The kids have been away for the weekend with there mum and don't come back till this afternoon. So I am picking up contract and we are going on a nice date in the country. If all goes well this could see me taken off the dating market. As a happy plus her kids are with their dad on the say every 2nd weekend as mine.

1DAD2KIDS · 08/10/2017 09:24

Lovemusic33 you really are in a pickle. A high sex drive can be a real pain. All I can suggest is trying to keep your mind off it with lots of wholesome activities (preferably ones that don't involve and inanimate objects that are suggestive in any way).

Dieu · 08/10/2017 09:31

Hello everyone - long time, no see! Hope you're all well, and that the dating is working out ok.
So, after a bit of a hiatus from online dating, I joined okcupid last night.
So far, so awful! I'm an attractive, intelligent girl and have so far received 2 messages!
Is this the norm for that site? You know what it's like, you're usually inundated with interest when you first sign up!
Confused

Lovemusic33 · 08/10/2017 09:41

1DAD I'm not sure why I am like this, was in a almost sexless marriage for years but since coming out of it I have a new lease of life Grin, but it's no fun being frustrated. I shall try and keep busy with work, I have some painting to do which will keep my mind off things.

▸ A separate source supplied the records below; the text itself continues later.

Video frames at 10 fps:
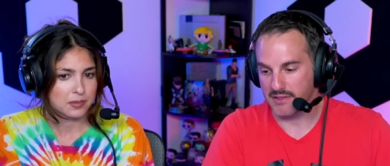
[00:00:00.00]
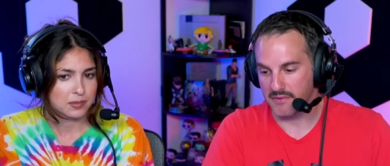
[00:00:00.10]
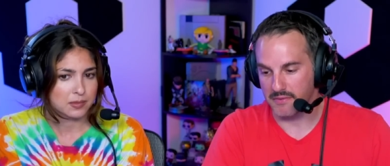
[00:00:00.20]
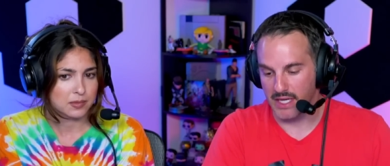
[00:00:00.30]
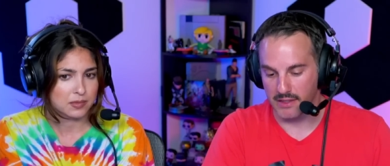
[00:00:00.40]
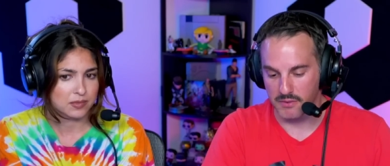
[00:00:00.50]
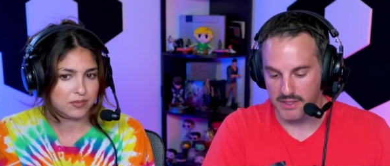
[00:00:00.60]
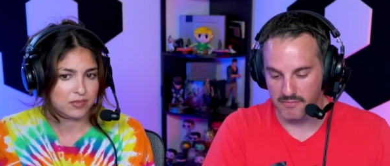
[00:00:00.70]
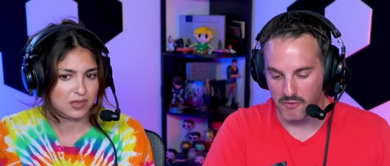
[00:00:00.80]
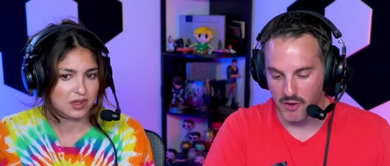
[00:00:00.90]
Speaker 1: of that he was
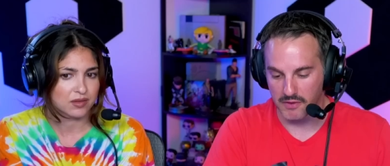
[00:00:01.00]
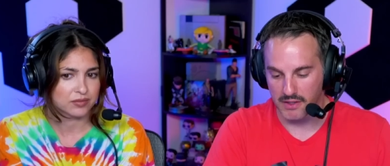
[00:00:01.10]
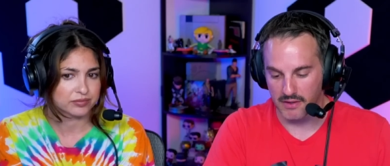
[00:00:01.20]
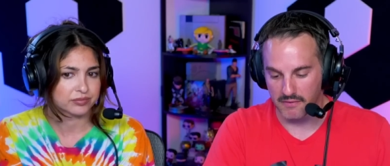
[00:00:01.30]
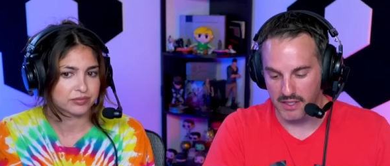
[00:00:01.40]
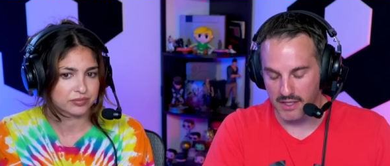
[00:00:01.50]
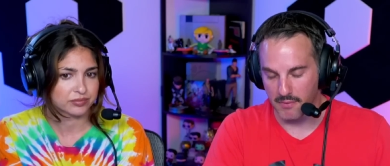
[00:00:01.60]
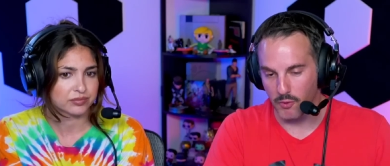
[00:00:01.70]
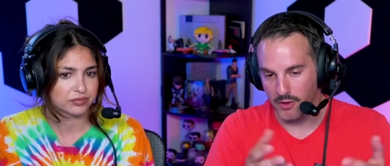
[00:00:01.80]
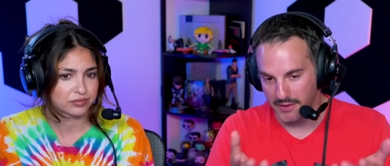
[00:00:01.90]
involved in the Vietnam
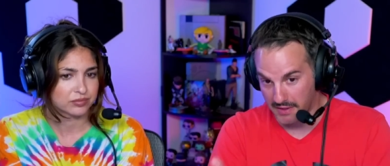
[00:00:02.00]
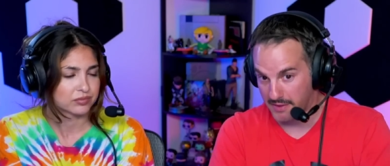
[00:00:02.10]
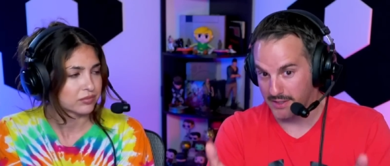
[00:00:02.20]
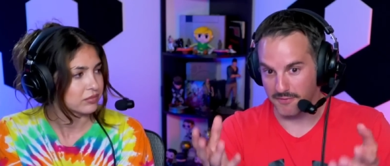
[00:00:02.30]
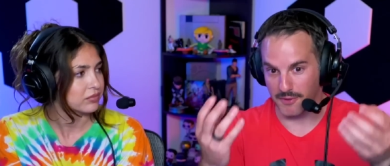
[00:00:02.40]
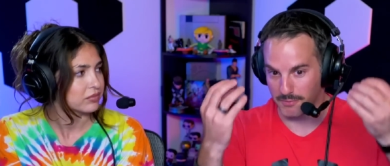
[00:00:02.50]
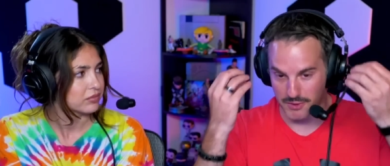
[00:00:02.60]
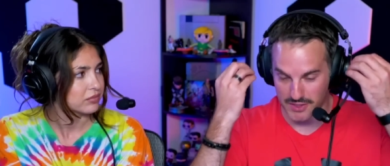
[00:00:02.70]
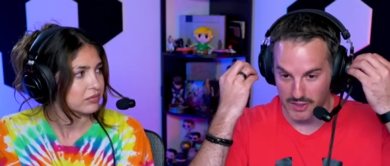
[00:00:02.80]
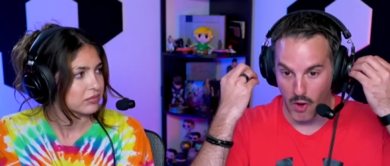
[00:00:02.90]
War, and then this film,
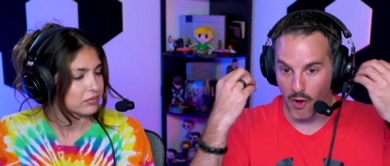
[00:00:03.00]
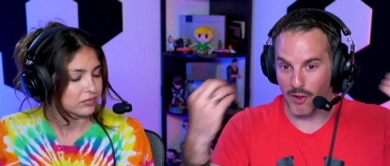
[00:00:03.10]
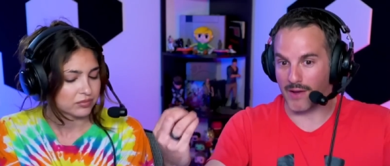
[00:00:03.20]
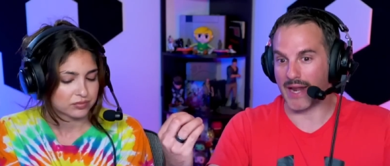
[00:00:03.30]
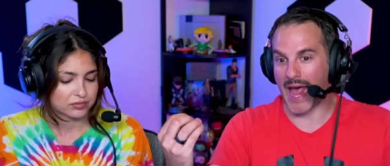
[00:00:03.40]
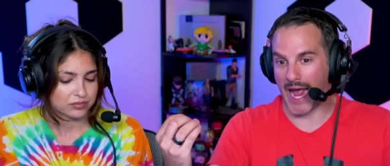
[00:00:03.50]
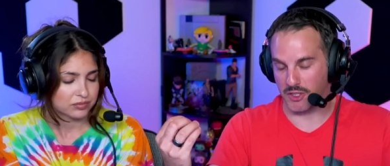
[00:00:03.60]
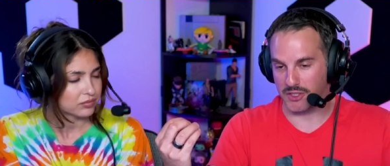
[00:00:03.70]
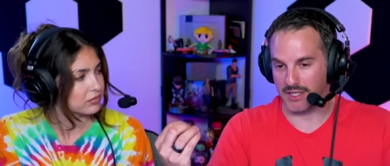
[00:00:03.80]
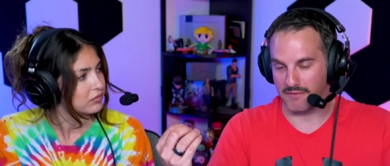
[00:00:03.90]
just an all-out
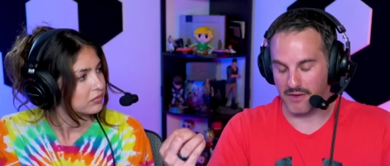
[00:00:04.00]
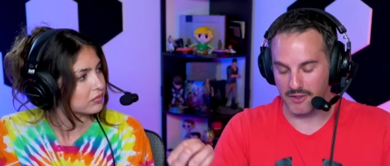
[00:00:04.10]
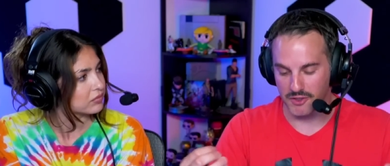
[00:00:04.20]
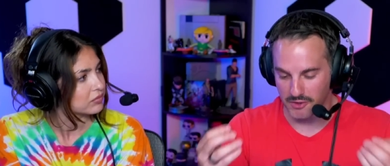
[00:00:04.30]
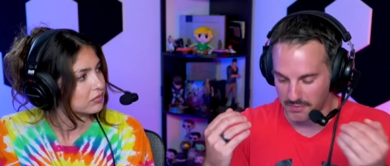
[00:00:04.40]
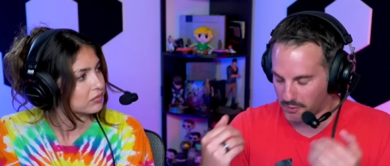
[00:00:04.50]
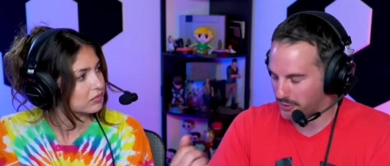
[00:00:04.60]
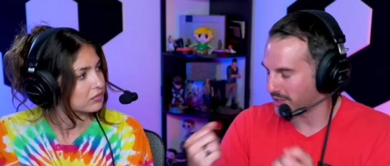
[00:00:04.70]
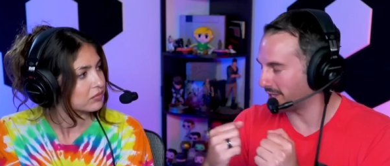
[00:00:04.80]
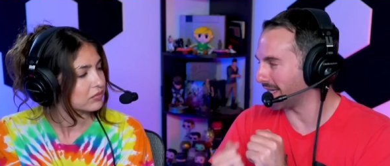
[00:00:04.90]
action adventure. But
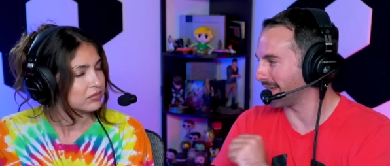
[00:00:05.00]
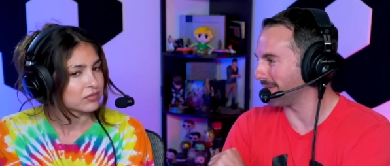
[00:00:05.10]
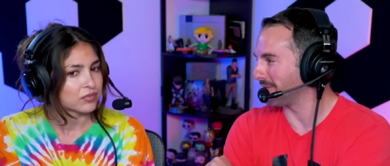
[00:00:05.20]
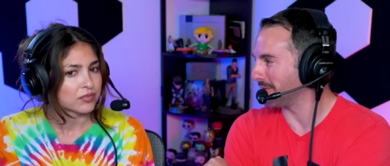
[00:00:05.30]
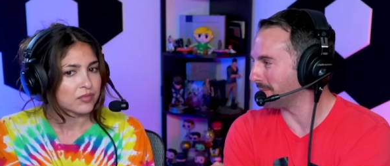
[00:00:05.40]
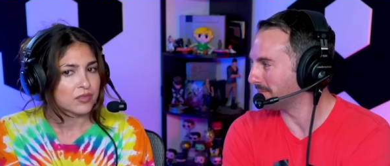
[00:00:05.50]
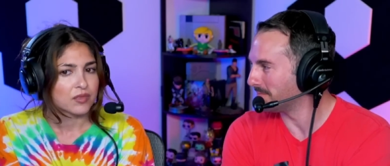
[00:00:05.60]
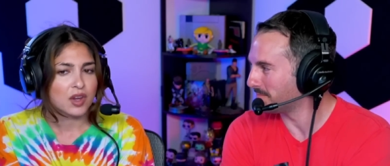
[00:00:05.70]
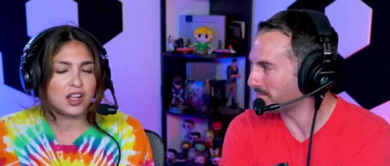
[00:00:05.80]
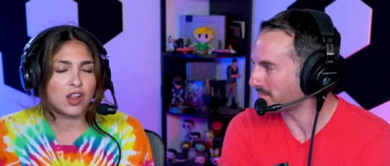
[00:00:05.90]
what did you think of the film?
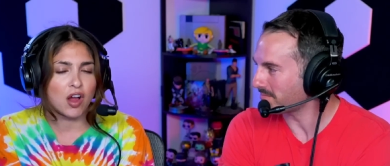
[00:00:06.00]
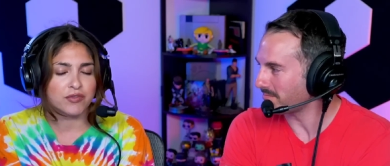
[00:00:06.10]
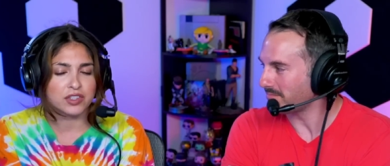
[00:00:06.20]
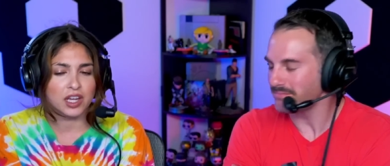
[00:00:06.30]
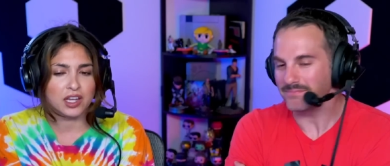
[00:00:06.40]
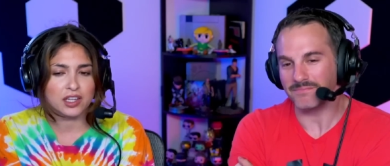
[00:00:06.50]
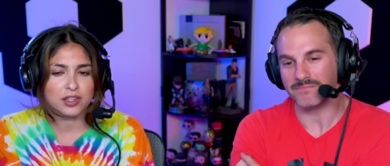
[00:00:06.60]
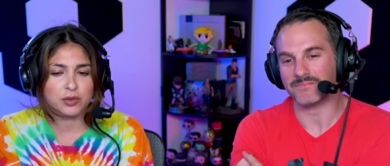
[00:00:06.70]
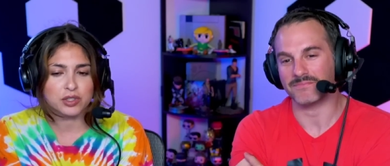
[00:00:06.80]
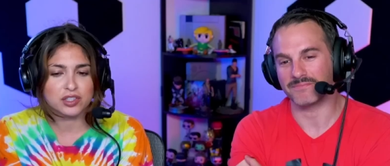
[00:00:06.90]
Speaker 2: I loved it. It
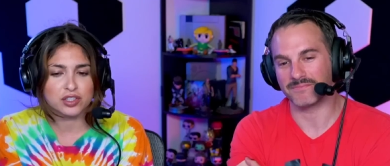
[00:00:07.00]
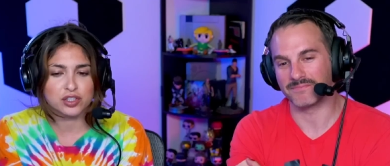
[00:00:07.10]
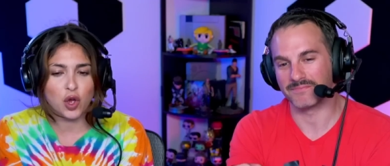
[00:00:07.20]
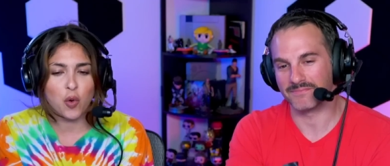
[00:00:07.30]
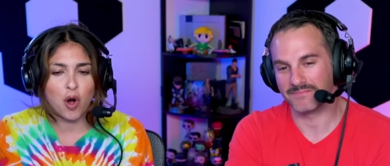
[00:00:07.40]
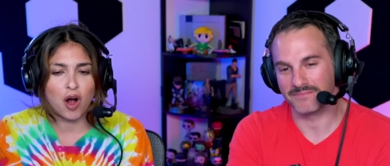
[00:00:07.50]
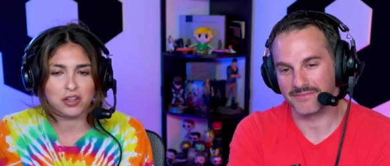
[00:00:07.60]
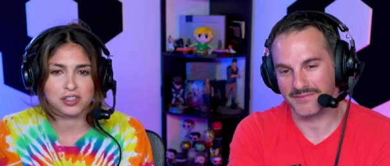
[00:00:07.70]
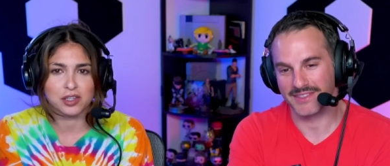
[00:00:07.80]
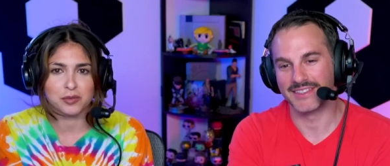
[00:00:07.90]
was so
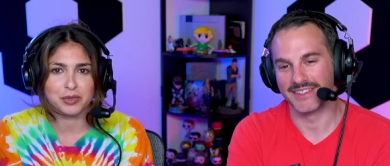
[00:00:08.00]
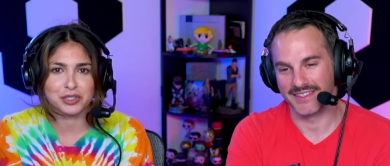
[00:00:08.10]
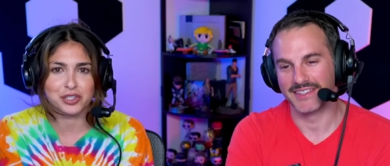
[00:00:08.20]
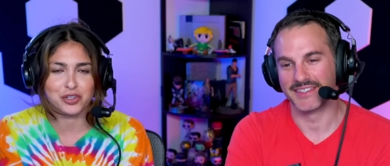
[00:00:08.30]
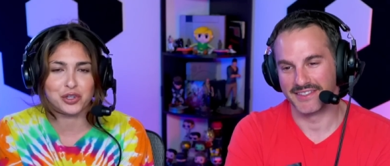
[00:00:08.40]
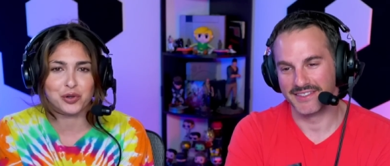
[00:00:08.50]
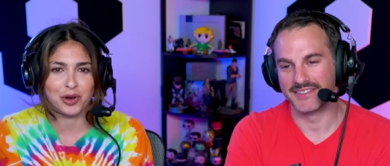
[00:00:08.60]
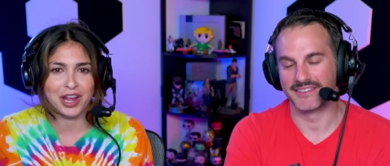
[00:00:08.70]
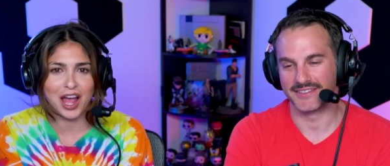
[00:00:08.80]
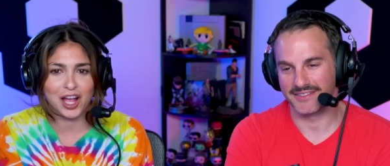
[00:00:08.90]
awesome. It's such a
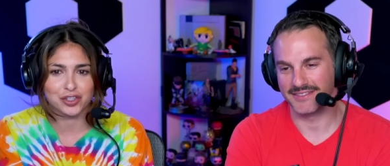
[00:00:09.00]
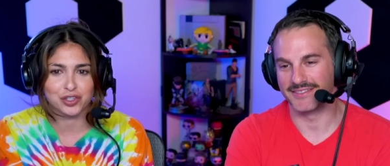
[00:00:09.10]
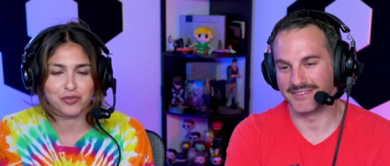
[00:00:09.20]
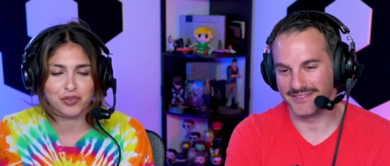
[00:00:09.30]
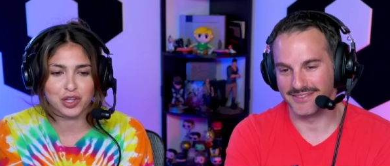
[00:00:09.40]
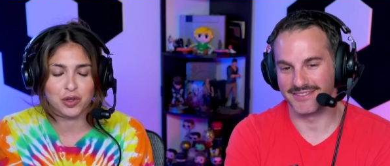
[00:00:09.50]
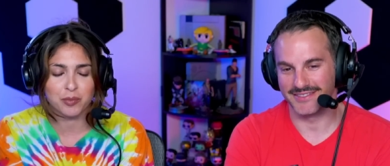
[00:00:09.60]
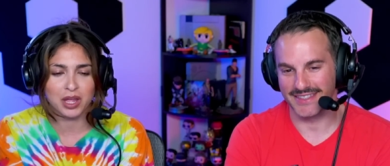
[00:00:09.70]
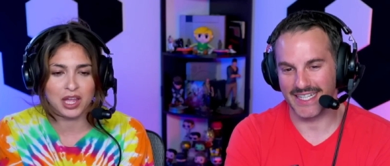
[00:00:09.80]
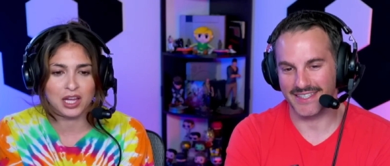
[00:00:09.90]
great action film.
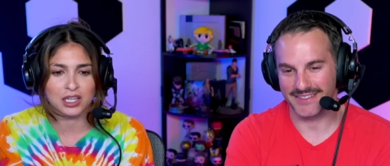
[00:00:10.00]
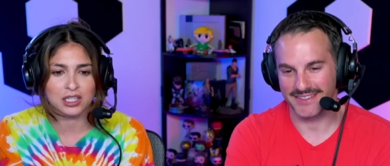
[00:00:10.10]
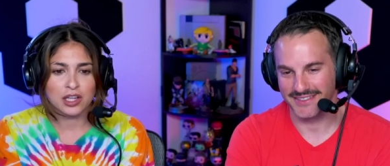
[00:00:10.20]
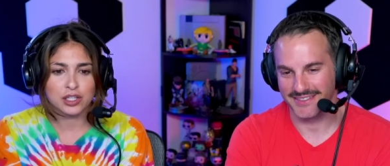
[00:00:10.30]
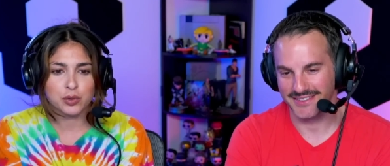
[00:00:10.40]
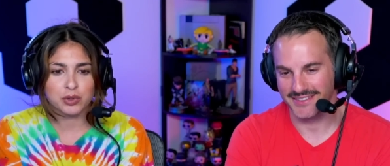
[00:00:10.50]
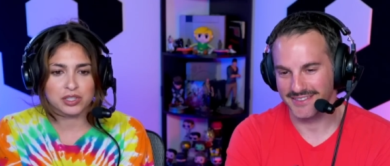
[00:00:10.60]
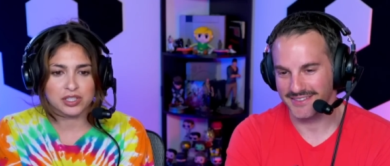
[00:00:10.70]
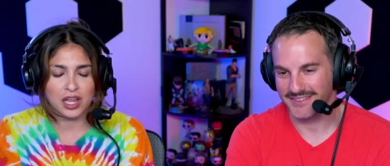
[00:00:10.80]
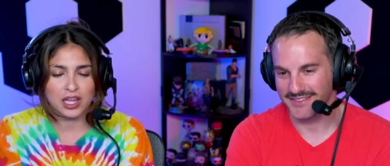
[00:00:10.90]
Yeah. And like you were
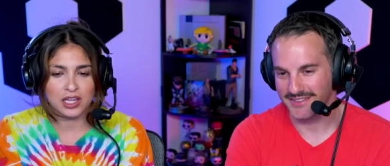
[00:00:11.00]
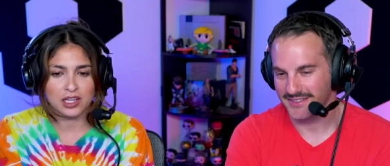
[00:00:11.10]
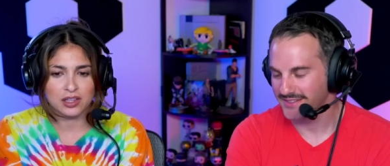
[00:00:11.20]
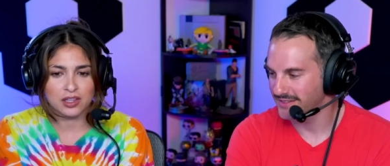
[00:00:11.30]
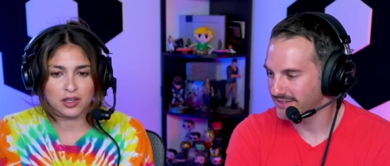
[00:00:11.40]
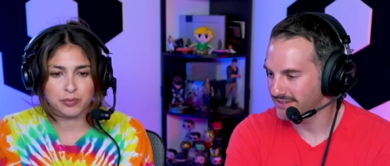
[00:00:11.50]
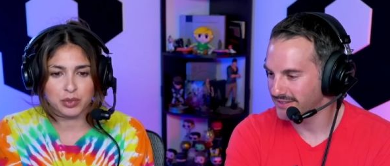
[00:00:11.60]
saying, the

Dieu I have had no luck with okcupid. All my matches seem to live miles away and I get no messages, same with most of the sites you have to pay for. I get loads of messages on POF but most are weirdos and I have had quite a few messages on Tinder but nothing on okcupid.

Dieu · 08/10/2017 09:42

And only 3 likes! It's so frustratingly slow.

Dieu · 08/10/2017 09:43

Thanks LM33. Glad it's not just me!

Lovemusic33 · 08/10/2017 09:46

I had a email this morning with my matches, all were over 50miles away Shock.